• DIRECTIONS
Would you restate all of the entries verbatim, minus any images?

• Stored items
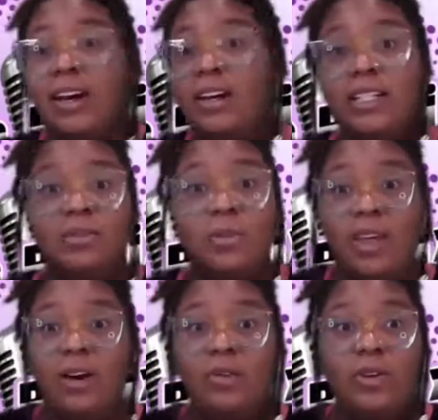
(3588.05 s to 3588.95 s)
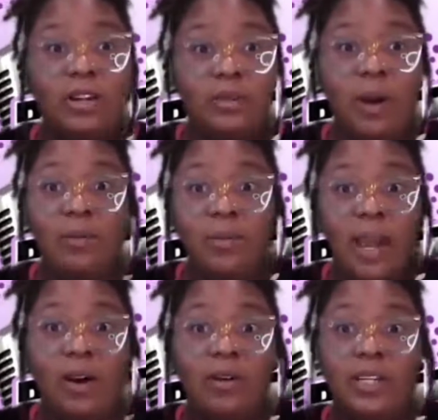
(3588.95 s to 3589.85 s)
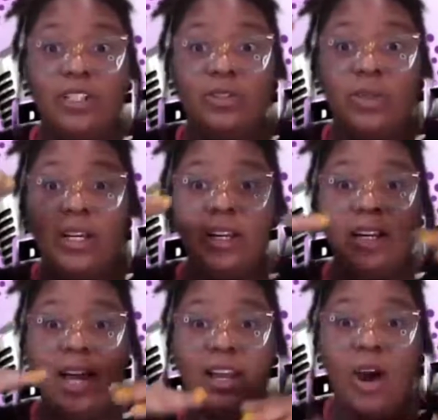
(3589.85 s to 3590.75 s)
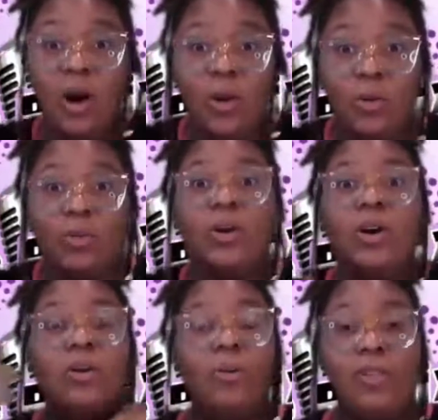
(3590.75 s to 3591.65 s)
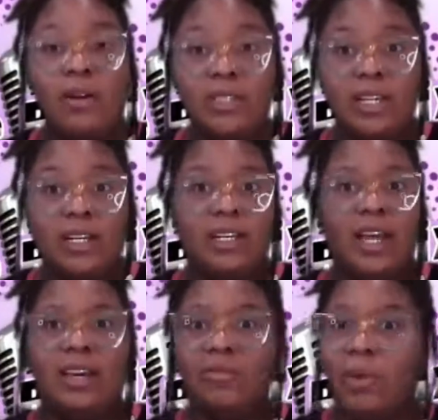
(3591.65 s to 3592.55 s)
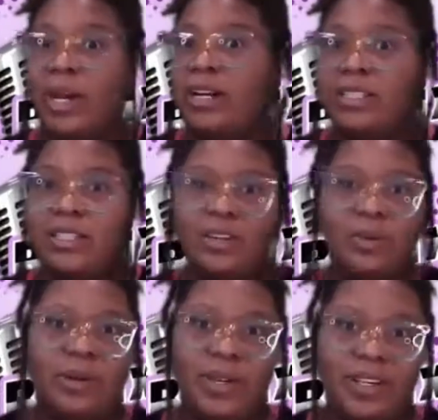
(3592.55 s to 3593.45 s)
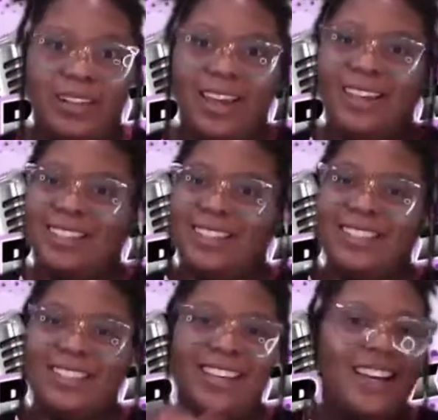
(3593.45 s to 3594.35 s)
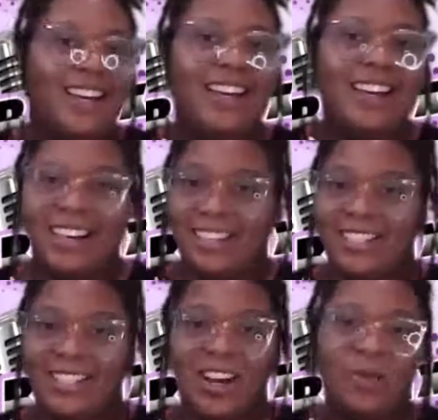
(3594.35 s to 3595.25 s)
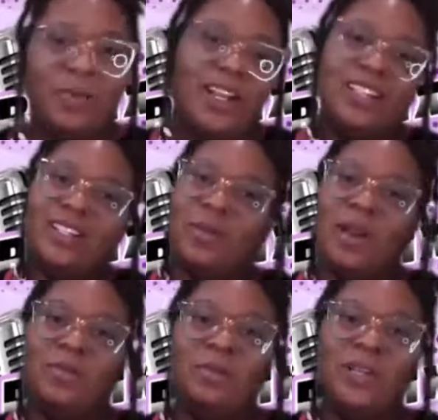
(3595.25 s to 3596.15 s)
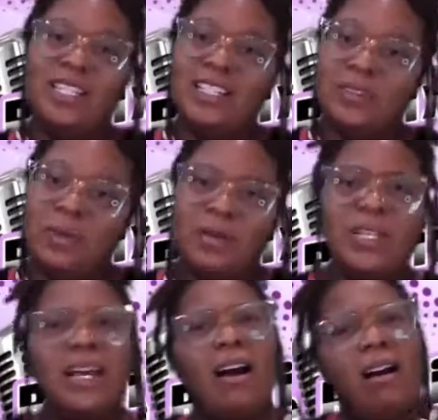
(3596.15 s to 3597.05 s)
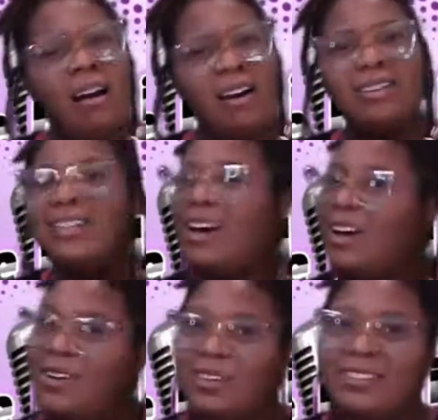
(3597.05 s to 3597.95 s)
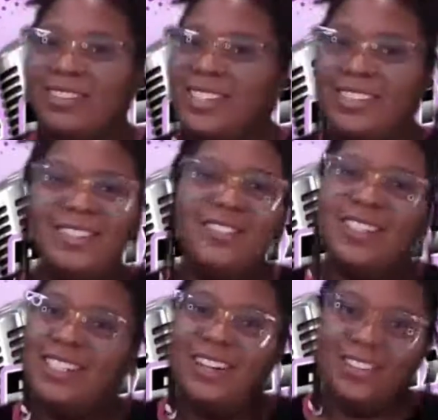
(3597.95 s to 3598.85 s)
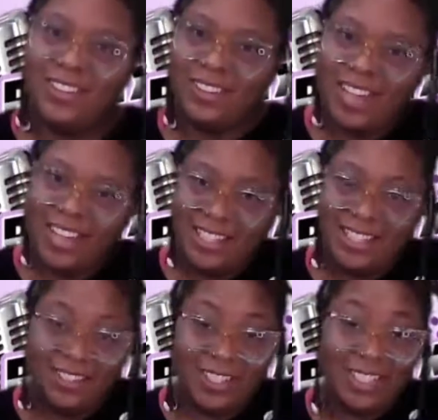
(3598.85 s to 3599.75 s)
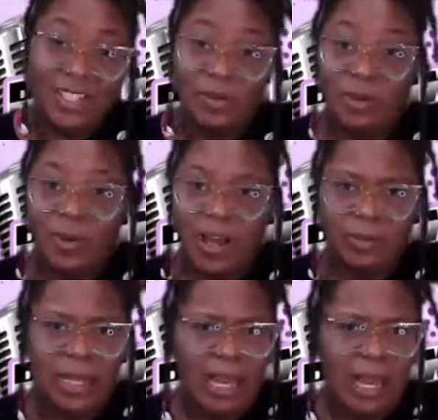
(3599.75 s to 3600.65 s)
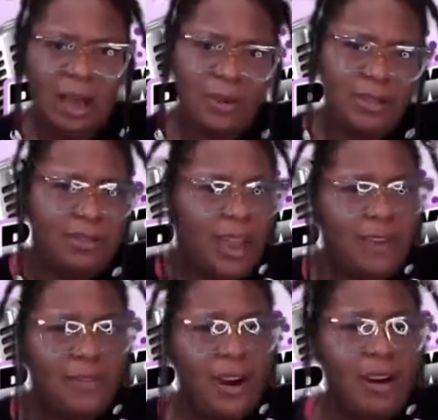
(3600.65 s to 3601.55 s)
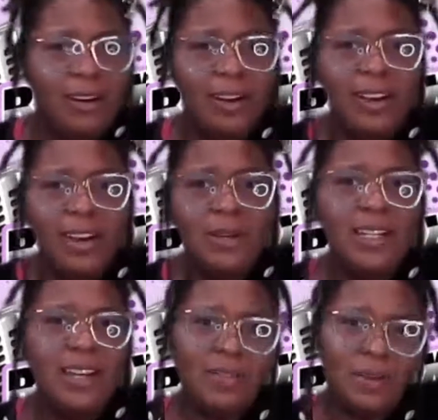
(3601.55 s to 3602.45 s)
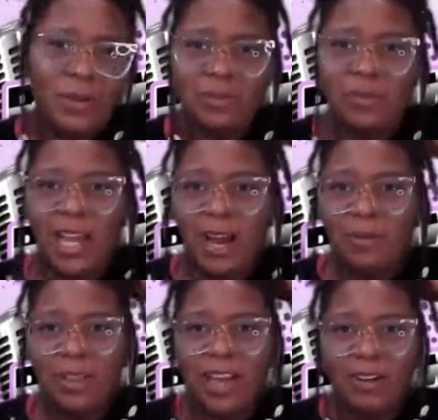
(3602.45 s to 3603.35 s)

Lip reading: just without her. Now I get to enjoy a night home without Sydney. Like, parents, y'all know what I mean. Like, just to non-parents, it probably won't make sense. It'll probably sound like, oh no, you really don't know that until, because it took me a while to be like, I would never want some time without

• OUTPUT OF THE EXERCISE
(3588.05 s to 3588.95 s)
(3588.95 s to 3589.85 s)
(3589.85 s to 3590.75 s)
(3590.75 s to 3591.65 s)
(3591.65 s to 3592.55 s)
(3592.55 s to 3593.45 s)
(3593.45 s to 3594.35 s)
(3594.35 s to 3595.25 s)
(3595.25 s to 3596.15 s)
(3596.15 s to 3597.05 s)
(3597.05 s to 3597.95 s)
(3597.95 s to 3598.85 s)
(3598.85 s to 3599.75 s)
(3599.75 s to 3600.65 s)
(3600.65 s to 3601.55 s)
(3601.55 s to 3602.45 s)
(3602.45 s to 3603.35 s)

Lip reading: just without her. Now I get to enjoy a night home without Sydney. Like, parents, y'all know what I mean. Like, just to non-parents, it probably won't make sense. It'll probably sound like, oh no, you really don't know that until, because it took me a while to be like, I would never want some time without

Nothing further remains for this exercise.